1 Introduction
With the development of communication and information technology and the popularization of digital products, DSP is increasingly used in various digital systems. As a leading digital signal processor supplier in the industry, Texas Instruments (TI) of the United States developed the real-time kernel DSP/BIOS that can run on its DSP products in the 1990s, and proposed a series of DSP software reference frameworks (RF) to help DSP application developers accelerate the software development process. However, there are not many domestic studies on DSP application framework design, and most of the research work focuses on how to use the existing TI reference framework, and there are few discussions on its limitations and improvement plans.
This article first briefly introduces the DSP application reference design framework RF5 proposed by TI and its applicable fields. Then, based on it, an improved DSP application framework ERF5 (Enhanced Referenced Framework Level 5) is proposed for the increasingly used multi-processor systems. In it, a good mechanism for the DSP to communicate with the external general-purpose processor GPP as the core control unit in the system is defined, so that the task scheduling and execution process of the DSP can be controlled by the GPP, and the operating state of the DSP can be efficiently switched to multiple sets of independent digital signal processing algorithms.

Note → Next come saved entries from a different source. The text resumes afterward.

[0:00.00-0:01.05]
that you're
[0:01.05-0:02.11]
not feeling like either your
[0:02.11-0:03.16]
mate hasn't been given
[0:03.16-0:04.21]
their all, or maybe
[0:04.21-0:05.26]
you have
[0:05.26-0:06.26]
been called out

2 RF5 Application Framework
TI has proposed a series of DSP application reference frameworks in the eXpressDSP concept to meet the needs of different applications, including RF1 (Reference Framework Level 1), RF3 (Reference Framework Level 3) and RF5[1][2]. Compared with RF1 and RF3, RF5 is the most powerful DSP application reference framework. It is suitable for multi-channel, multi-algorithm high-density DSP application systems. RF5 supports the creation of static and dynamic DSP/BIOS module objects, 1-100 data processing channels and XDAIS algorithm, thread scheduling mechanism implemented by DSP/BIOS task object TSK, and thread blocking. Therefore, it is widely used in complex digital signal processing systems such as audio and video signal processing. Figure 1 shows the DSP application framework based on RF5.

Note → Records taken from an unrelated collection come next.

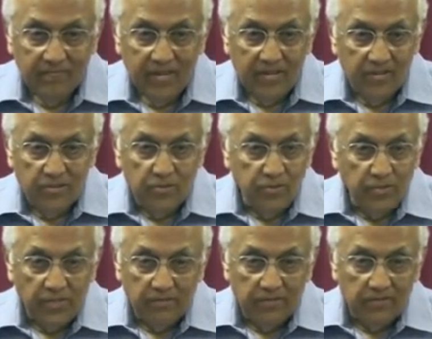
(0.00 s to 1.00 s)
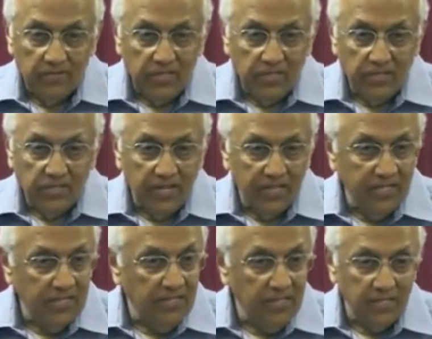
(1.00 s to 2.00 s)
And the true servant of Jesus
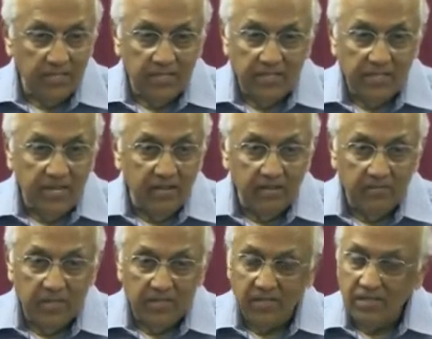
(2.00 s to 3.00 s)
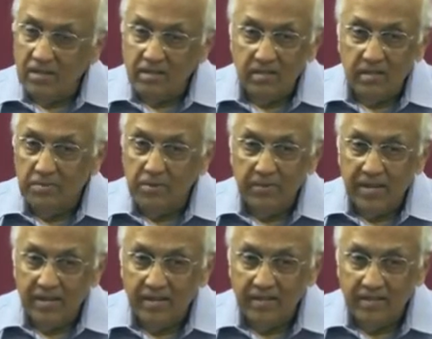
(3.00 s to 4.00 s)
Christ is just as daring, because he's not a
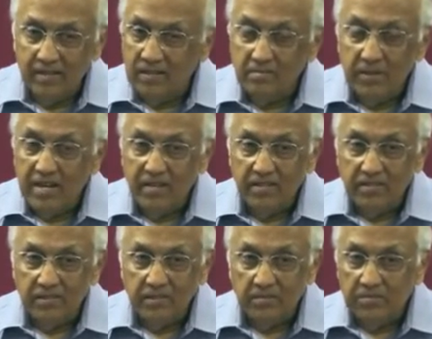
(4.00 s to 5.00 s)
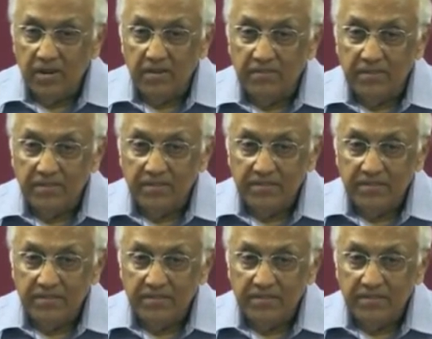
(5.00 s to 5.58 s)
diplomat, he's not a manager, he's a prophet.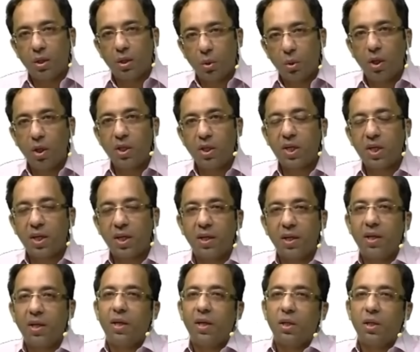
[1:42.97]
You understand?
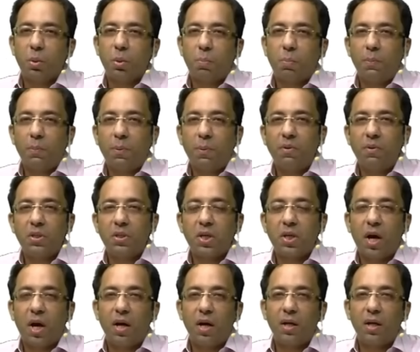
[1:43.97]
So people will
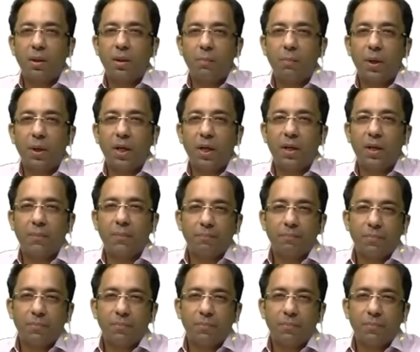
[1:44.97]
start complaining.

Figure 1 RF5 application framework
TI defines four basic data processing elements for the RF5 application reference framework, namely, tasks, channels, cells, and XDAIS algorithms. The highest level of the RF5 framework is the task, which can be composed of a single or multiple channels. It controls the flow of data at a higher level by communicating with device drivers or other tasks. Each task body can be attributed to the iterative process of "getting data - processing signals in each channel - sending result data". Each channel element is composed of a series of sequentially executed signal processing algorithm units. The algorithm unit is a package of an XDAIS algorithm, which provides a set of standard interfaces between the XDAIS algorithm and external applications. It must implement the ICELL interface module.
In addition to defining the above four data processing elements, RF5 also proposes the concept of data communication elements to ensure efficient data communication between tasks and DSP peripherals, between tasks and between algorithm units. The data communication methods in DSP applications developed based on DSP/BIOS can be divided into task-level data communication and algorithm-level data communication. For task-level data communication, RF5 uses SIO (STream IO) objects and SCOM (SynchronizedCommunication) messages to implement it. For algorithm-level data communication, RF5 uses ICC (Inter-CellCommunication) objects and ICC object lists to implement it.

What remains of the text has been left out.